Ces chiffres, qui représentent le minimum conservateur scientifiquement plausible dans chaque cas, peuvent maintenant être utilisés comme base pour des calculs ultérieurs :
- Avant octobre 2023, la population de la bande de Gaza était d’environ 2,23 millions. Les morts directes dues au génocide ont tué au moins 5% de la population. Les morts directes et indirectes ont tué au moins 20% de la population.
- Selon l’estimation d’Israël, il y avait environ 30 000 combattants du Hamas à Gaza en octobre 2023, dont il affirme maintenant en avoir tué environ 20 000 (sans fournir de preuve pour ces deux chiffres), le taux de mortalité civile qu’il a infligé par des décès directs est supérieur à 83%. Le taux de mortalité civile global qu’il a infligé à Gaza depuis octobre 2023 est d’au moins 96%. Ces deux pourcentages sont bien dans la marge que l’IDF a explicitement autorisée.
- Avant octobre 2023, les enfants de moins de 15 ans représentaient 44% de la population de Gaza. L’étude du Lancet a constaté que 59% des morts directes étaient des femmes, enfants et personnes âgées—excluant les hommes en âge militaire. La démographie de base montre que 66% de ces 59% étaient des enfants de moins de 15 ans.

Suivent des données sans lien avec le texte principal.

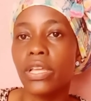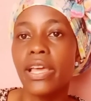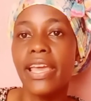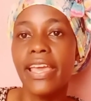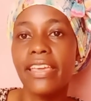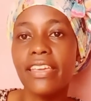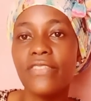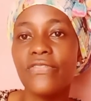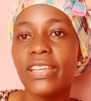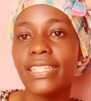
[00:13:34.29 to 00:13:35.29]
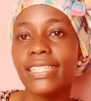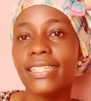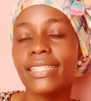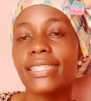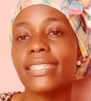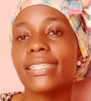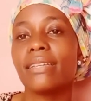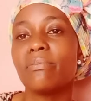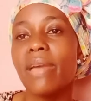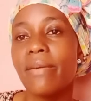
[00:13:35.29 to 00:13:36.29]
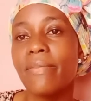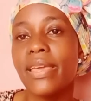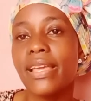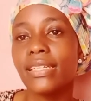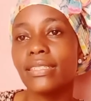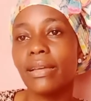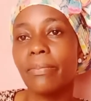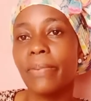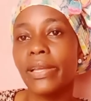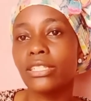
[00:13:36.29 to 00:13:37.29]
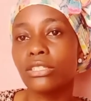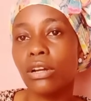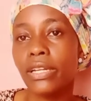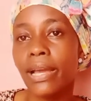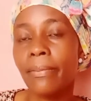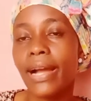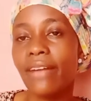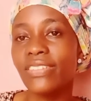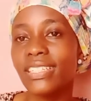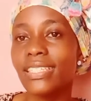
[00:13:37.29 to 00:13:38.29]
If it is maybe in the peritoneum cavity,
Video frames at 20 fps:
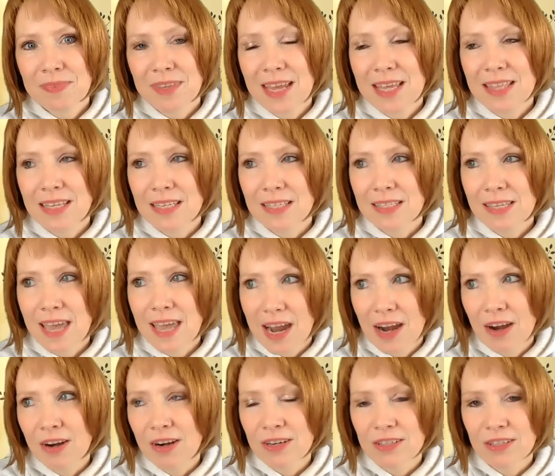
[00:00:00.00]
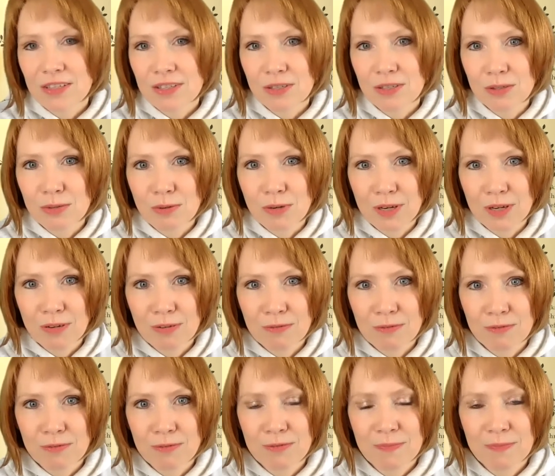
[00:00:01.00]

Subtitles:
And these characters sort of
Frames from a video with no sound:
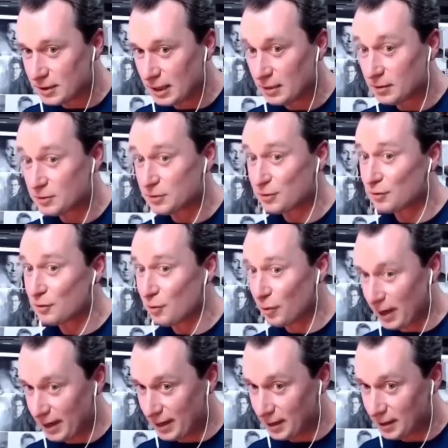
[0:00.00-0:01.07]
in a certain
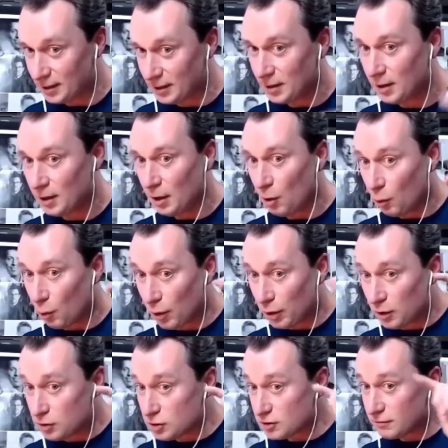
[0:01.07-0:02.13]
way where you
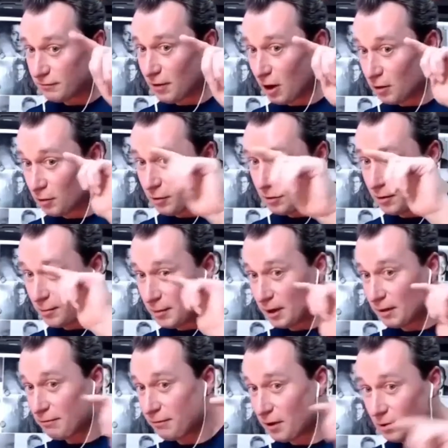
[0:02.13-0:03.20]
just follow them and
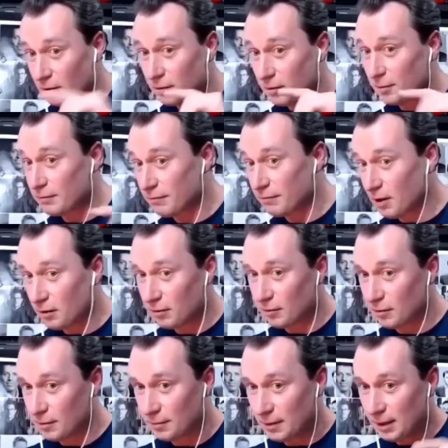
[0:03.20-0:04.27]
follow them and follow
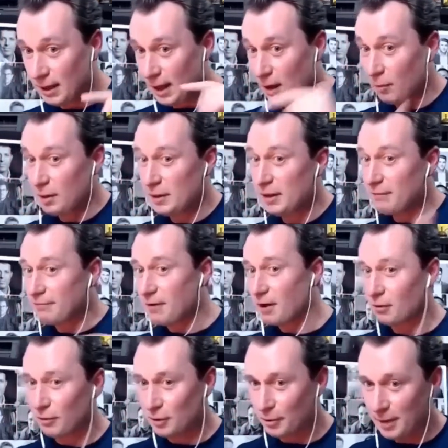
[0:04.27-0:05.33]
them. And when they follow
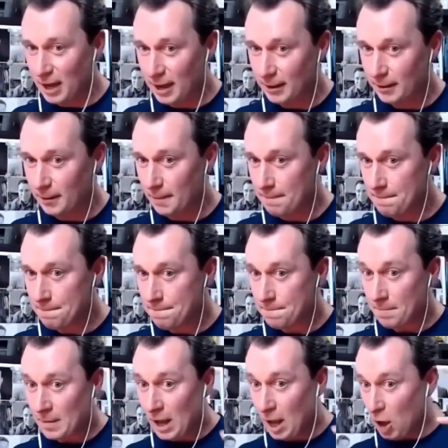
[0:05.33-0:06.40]
you back,
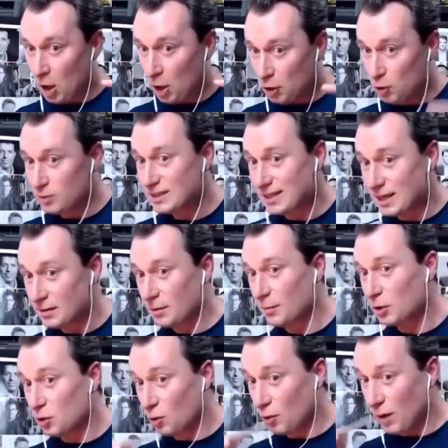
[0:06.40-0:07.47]
you send them a
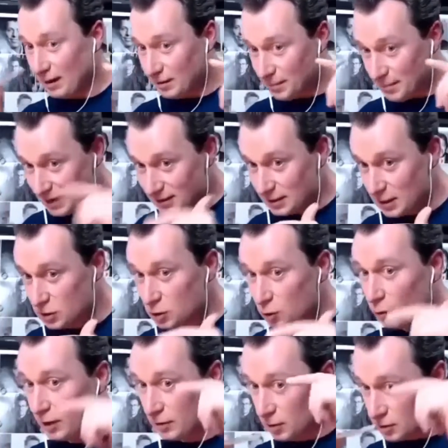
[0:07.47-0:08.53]
direct message
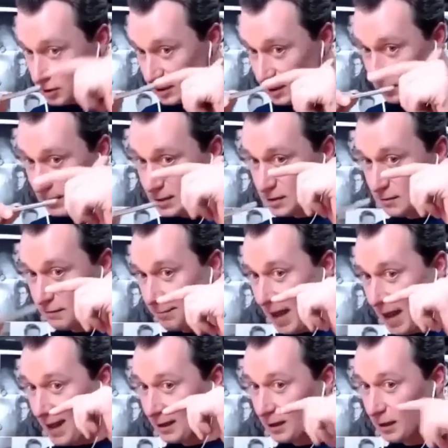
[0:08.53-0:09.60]
with a series of
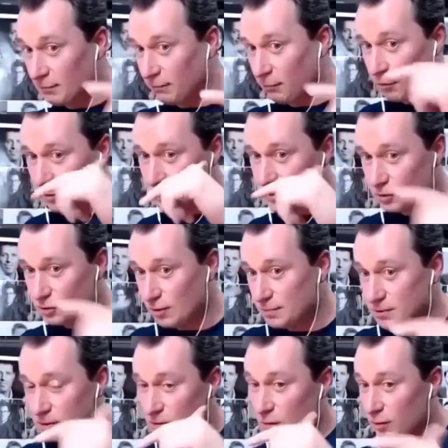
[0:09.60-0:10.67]
back and forth scripts
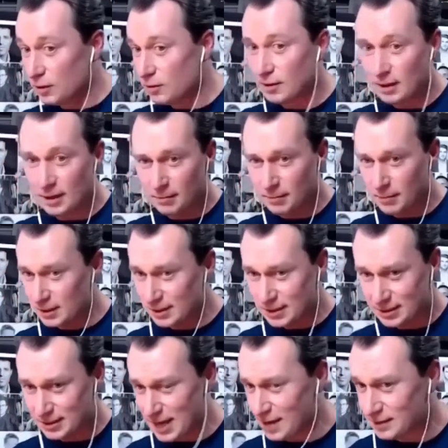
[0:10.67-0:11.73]
in Twitter that have been
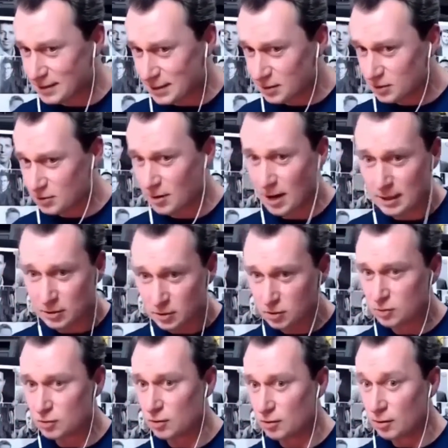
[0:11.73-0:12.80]
tested, tried, and
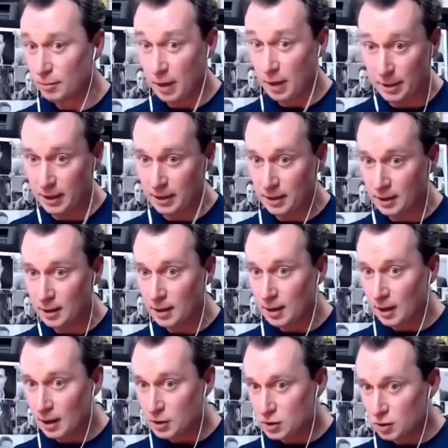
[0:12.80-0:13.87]
true by me.
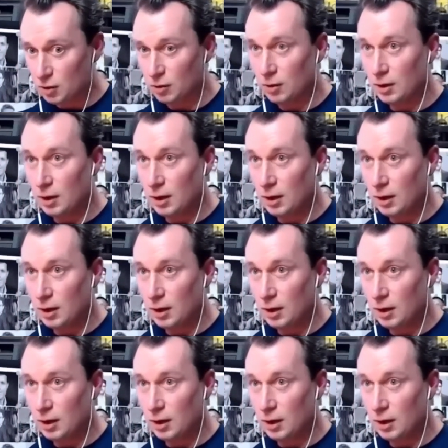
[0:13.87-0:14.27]
So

Le nombre direct de morts d’enfants de moins de 15 ans dans ce génocide est d’au moins 44 814. En supposant que le pourcentage d’enfants tués par la faim, des maladies et blessures traitables, etc., est au minimum le même que celui tué violemment, le nombre total d’enfants de moins de 15 ans morts à cause du génocide est au minimum de 180 378—et certainement beaucoup plus.
Il ne sera pas possible de compter précisément les morts à Gaza tant que les bombardements n’auront pas cessé. Même alors, cela prendra des années, au mieux. Néanmoins, nous pouvons témoigner mieux que de simplement répéter les chiffres de base compilés par le ministère de la Santé de Gaza ; et nous pouvons témoigner bien mieux que de réciter, comme un talisman, qu’il « ne fait pas la distinction entre civils et combattants. »
Nous pouvons—nous devons—commencer à reconnaître le strict minimum de ce que ce génocide a déjà, sans aucun doute, infligé.
Adam Rzepka est professeur d’anglais et chercheur à Montclair State University. Il est cofondateur du chapitre de Montclair State de Faculty and Staff for Justice in Palestine.